TURPIN’S quick eye ranged over the spreading sward in front of the ancient priory, and his brow became contracted. The feeling, however, was transient. The next instant saw him the same easy, reckless being he had been before. There was a little more paleness in his cheek than usual; but his look was keener, and his knees involuntarily clasped the saddle more firmly. No other symptom of anxiety was perceptible. It would be no impeachment to Dick’s valour were it necessary to admit that a slight tremor crossed him as he scanned the formidable array of his opponents. The admission is needless. Dick himself would have been the last man to own it; nor shall we do the memory of our undaunted highwayman any such injustice. Turpin was intrepid to a fault. He was rash; apt to run into risks for the mere pleasure of getting out of them: danger was his delight, and the degree of excitement was always in proportion to the peril incurred. After the first glance, he became, to use his own expressive phrase, “as cool as a cucumber”; and continued, as long as they permitted him, like a skilful commander, calmly to calculate the numerical strength of his adversaries, and to arrange his own plan of resistance.

This troop of horsemen, for such it was, might probably amount in the aggregate to twenty men, and presented an appearance like that of a strong muster at a rustic fox-chase, due allowance being made for the various weapons of offence; to wit, naked sabres, firelocks, and a world of huge horse-pistols, which the present field carried along with them. This resemblance was heightened by the presence of an old huntsman and a gamekeeper or two, in scarlet and green jackets, and a few yelping hounds that had followed after them.
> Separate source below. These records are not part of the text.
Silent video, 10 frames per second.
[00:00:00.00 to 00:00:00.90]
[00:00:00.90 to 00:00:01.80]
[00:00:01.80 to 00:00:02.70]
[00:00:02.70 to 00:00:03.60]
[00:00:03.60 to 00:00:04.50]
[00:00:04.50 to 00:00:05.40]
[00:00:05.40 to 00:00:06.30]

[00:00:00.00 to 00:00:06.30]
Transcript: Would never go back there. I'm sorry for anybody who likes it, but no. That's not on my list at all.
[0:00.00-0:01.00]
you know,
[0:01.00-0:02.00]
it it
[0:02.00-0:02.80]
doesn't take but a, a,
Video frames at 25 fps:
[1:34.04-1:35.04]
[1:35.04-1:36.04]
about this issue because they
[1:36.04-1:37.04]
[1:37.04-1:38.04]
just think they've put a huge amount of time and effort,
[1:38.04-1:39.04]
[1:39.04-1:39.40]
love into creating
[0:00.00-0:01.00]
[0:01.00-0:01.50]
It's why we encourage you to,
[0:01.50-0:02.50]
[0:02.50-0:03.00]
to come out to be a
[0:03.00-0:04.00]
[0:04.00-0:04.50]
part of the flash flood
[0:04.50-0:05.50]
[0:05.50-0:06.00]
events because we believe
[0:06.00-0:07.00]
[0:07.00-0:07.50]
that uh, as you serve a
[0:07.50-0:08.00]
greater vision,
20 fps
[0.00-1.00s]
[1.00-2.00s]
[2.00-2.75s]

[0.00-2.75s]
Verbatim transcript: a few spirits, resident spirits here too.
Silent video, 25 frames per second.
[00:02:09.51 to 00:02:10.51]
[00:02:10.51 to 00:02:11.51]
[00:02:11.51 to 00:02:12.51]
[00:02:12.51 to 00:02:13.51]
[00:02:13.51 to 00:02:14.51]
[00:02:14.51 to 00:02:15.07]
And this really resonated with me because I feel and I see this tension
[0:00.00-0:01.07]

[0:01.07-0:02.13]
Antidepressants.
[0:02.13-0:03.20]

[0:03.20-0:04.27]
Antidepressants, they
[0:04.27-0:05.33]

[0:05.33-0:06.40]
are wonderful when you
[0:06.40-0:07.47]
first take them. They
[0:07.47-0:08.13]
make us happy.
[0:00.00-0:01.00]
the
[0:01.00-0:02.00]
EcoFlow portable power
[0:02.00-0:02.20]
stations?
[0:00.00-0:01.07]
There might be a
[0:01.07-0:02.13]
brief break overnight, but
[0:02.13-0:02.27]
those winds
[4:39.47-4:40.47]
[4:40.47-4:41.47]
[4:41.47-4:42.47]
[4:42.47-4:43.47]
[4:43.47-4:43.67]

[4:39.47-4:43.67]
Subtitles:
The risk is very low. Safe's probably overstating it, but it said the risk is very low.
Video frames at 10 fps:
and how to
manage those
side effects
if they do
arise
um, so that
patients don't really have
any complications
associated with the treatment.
The majority of the crew consisted of sturdy yeomen; some of whom, mounted upon wild, unbroken colts, had pretty lives of it to maintain their seats, and curveted about in “most admired disorder”; others were seated upon more docile, but quite as provoking specimens of the cart-horse breed, whose sluggish sides, reckless alike of hobnailed heel or ash sapling, refused to obey their riders’ intimations to move; while others again, brought stiff, wrong-headed ponies to the charge—obstinate, impracticable little brutes, who seemed to prefer revolving on their own axes, and describing absurd rotatory motions, to proceeding in the direct and proper course pointed out to them.